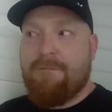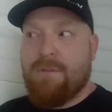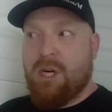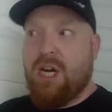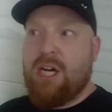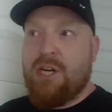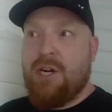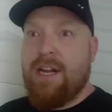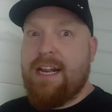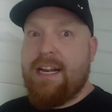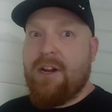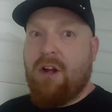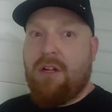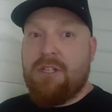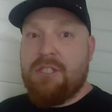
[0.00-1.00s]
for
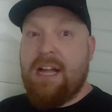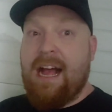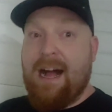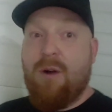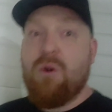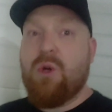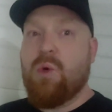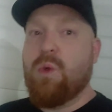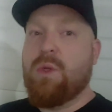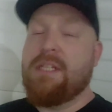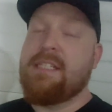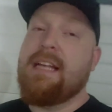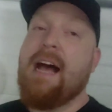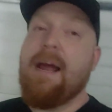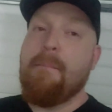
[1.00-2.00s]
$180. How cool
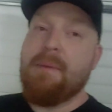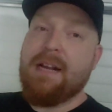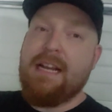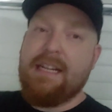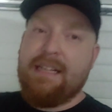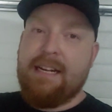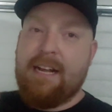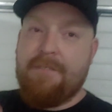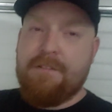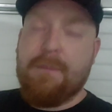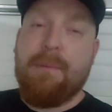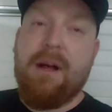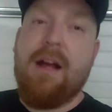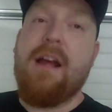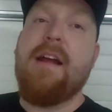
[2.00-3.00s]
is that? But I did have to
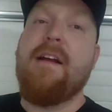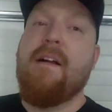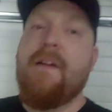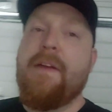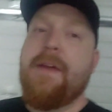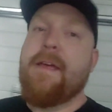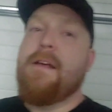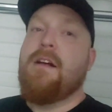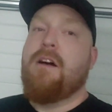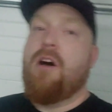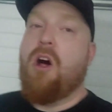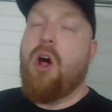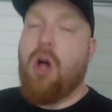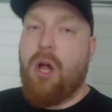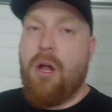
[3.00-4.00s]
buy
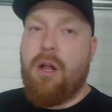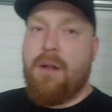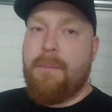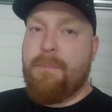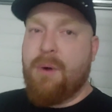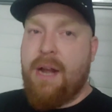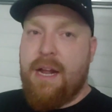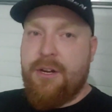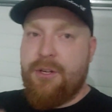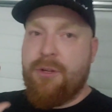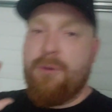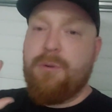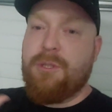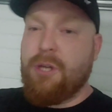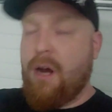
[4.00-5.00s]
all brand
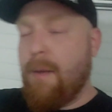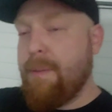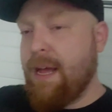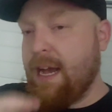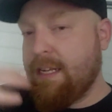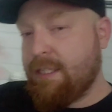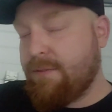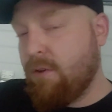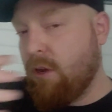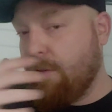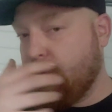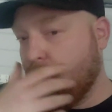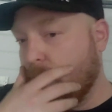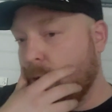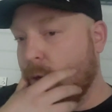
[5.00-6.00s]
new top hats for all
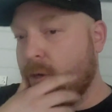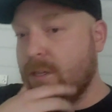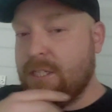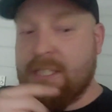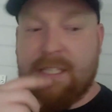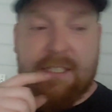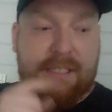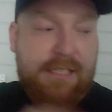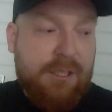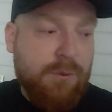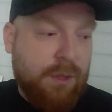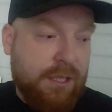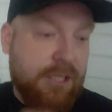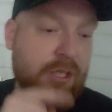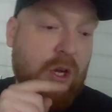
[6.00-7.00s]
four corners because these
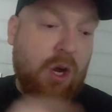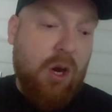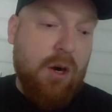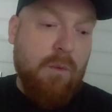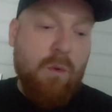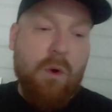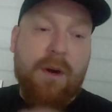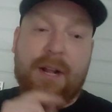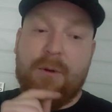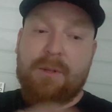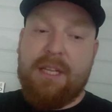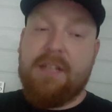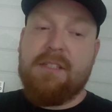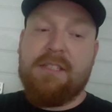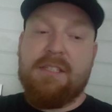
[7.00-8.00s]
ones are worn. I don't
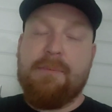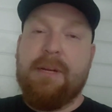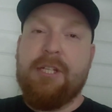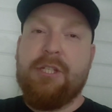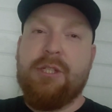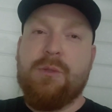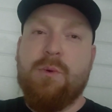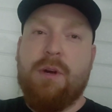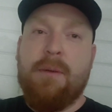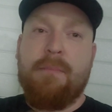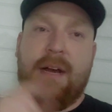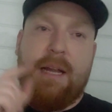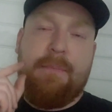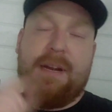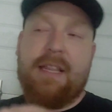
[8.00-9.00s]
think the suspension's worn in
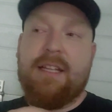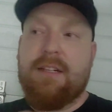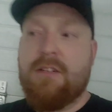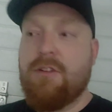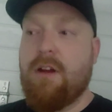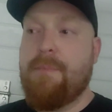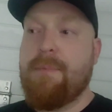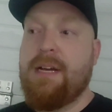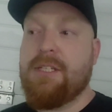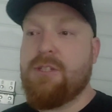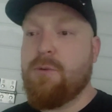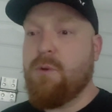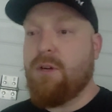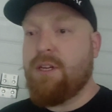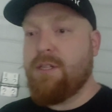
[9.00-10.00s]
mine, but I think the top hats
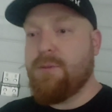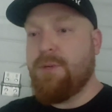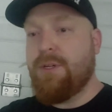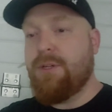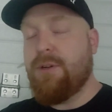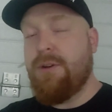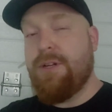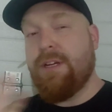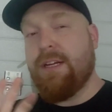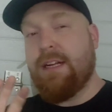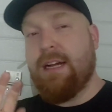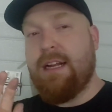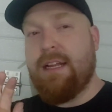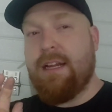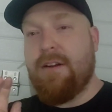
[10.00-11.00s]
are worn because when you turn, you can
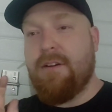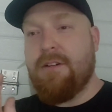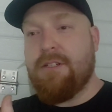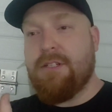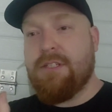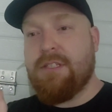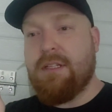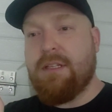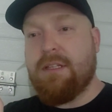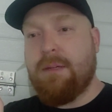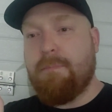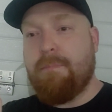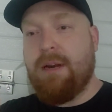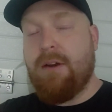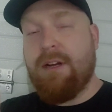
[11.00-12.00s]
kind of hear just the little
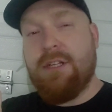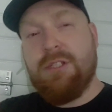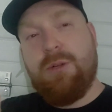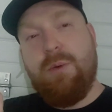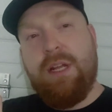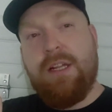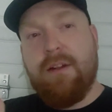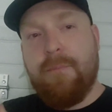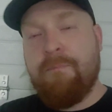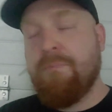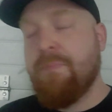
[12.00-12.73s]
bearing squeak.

===

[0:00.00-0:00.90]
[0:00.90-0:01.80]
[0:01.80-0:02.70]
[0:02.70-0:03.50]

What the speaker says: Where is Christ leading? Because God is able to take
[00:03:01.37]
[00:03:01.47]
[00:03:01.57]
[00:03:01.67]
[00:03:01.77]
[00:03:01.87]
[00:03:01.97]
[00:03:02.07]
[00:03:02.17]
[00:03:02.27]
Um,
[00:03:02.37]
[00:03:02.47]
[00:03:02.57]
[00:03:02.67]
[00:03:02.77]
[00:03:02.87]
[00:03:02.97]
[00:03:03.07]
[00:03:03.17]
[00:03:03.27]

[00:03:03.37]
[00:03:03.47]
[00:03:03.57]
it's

===

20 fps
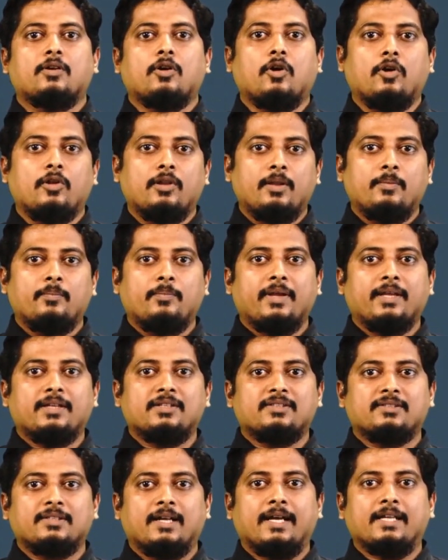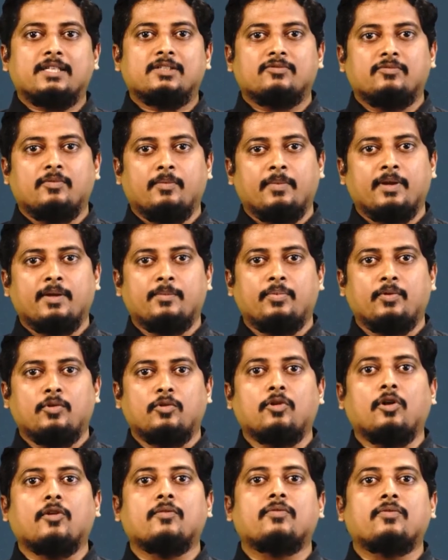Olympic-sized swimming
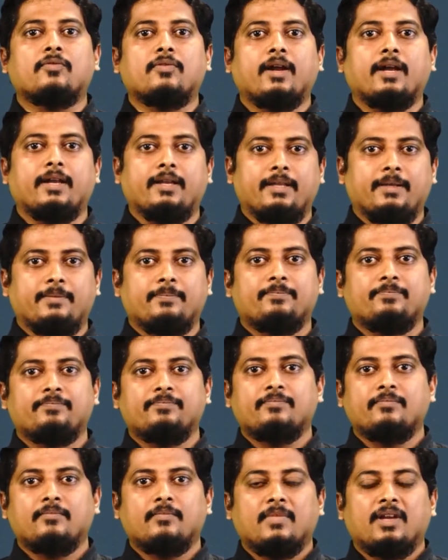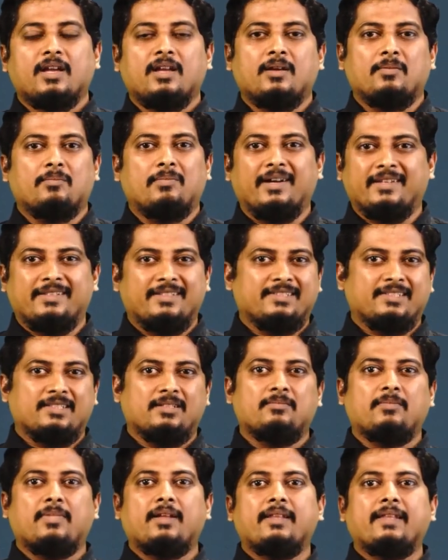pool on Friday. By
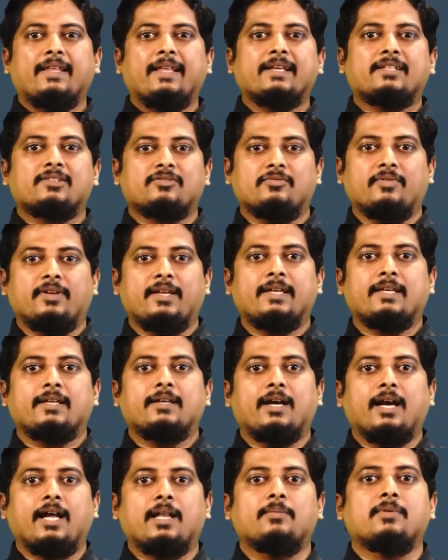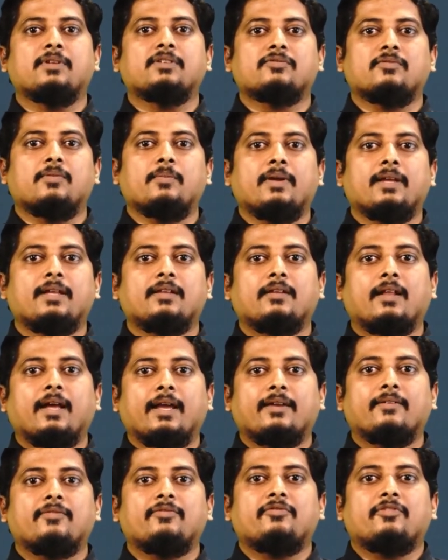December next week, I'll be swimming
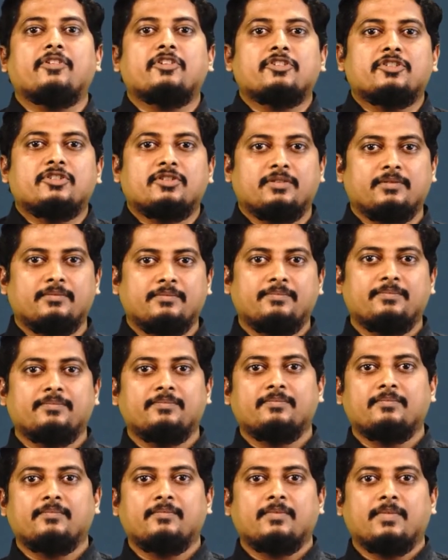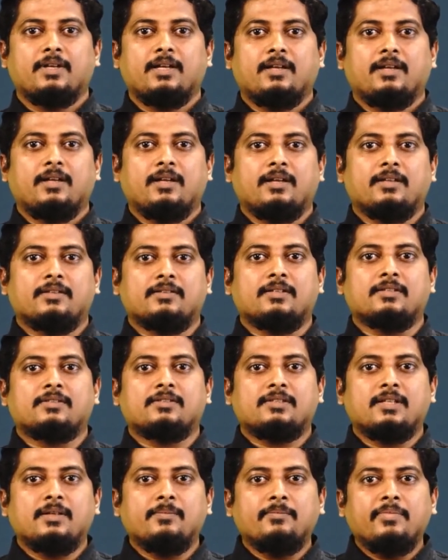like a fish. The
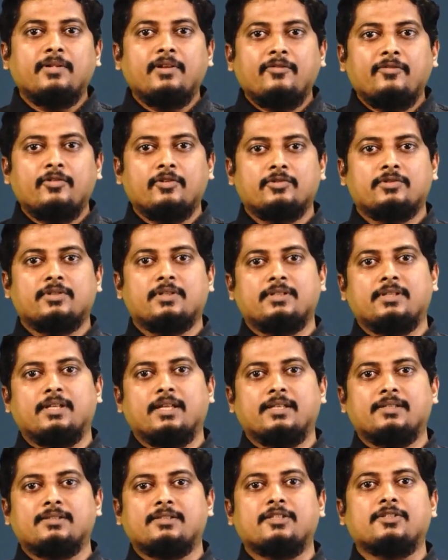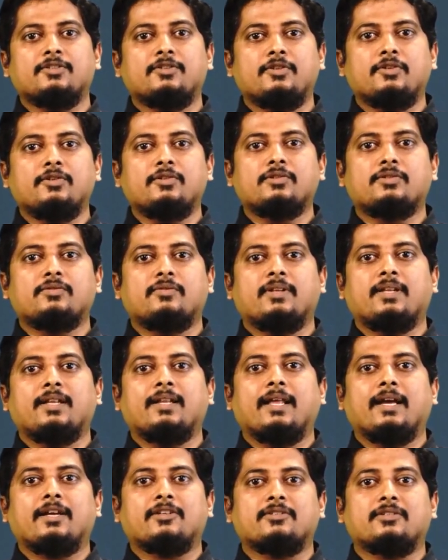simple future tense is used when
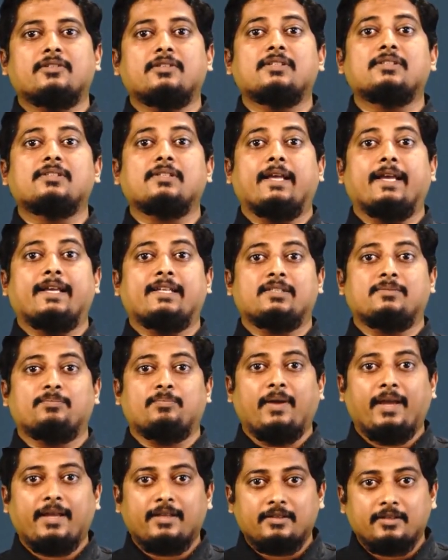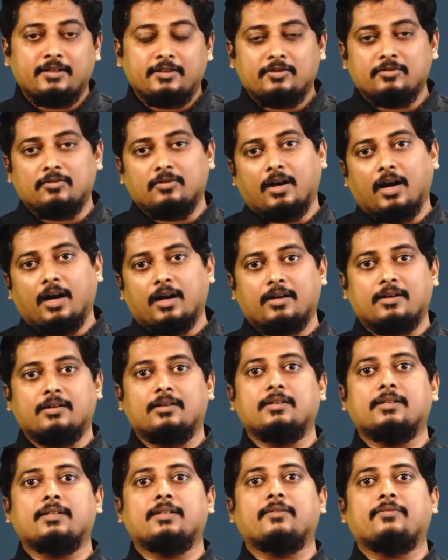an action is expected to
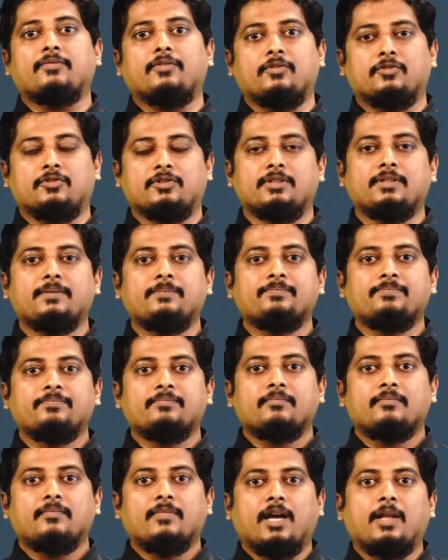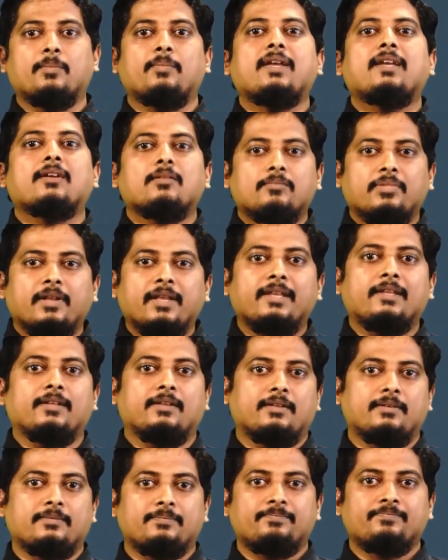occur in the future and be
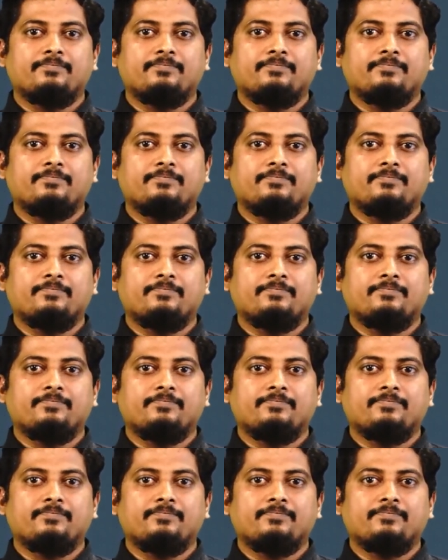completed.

===

*Task prompt:*
The stretch of entries above that starts with the line containing "[00:03:01.47]" and goes on through the line containing "[00:03:03.17]" is to be transcribed exactly, and no other line is to be transcribed.

*Response box:*
[00:03:01.47]
[00:03:01.57]
[00:03:01.67]
[00:03:01.77]
[00:03:01.87]
[00:03:01.97]
[00:03:02.07]
[00:03:02.17]
[00:03:02.27]
Um,
[00:03:02.37]
[00:03:02.47]
[00:03:02.57]
[00:03:02.67]
[00:03:02.77]
[00:03:02.87]
[00:03:02.97]
[00:03:03.07]
[00:03:03.17]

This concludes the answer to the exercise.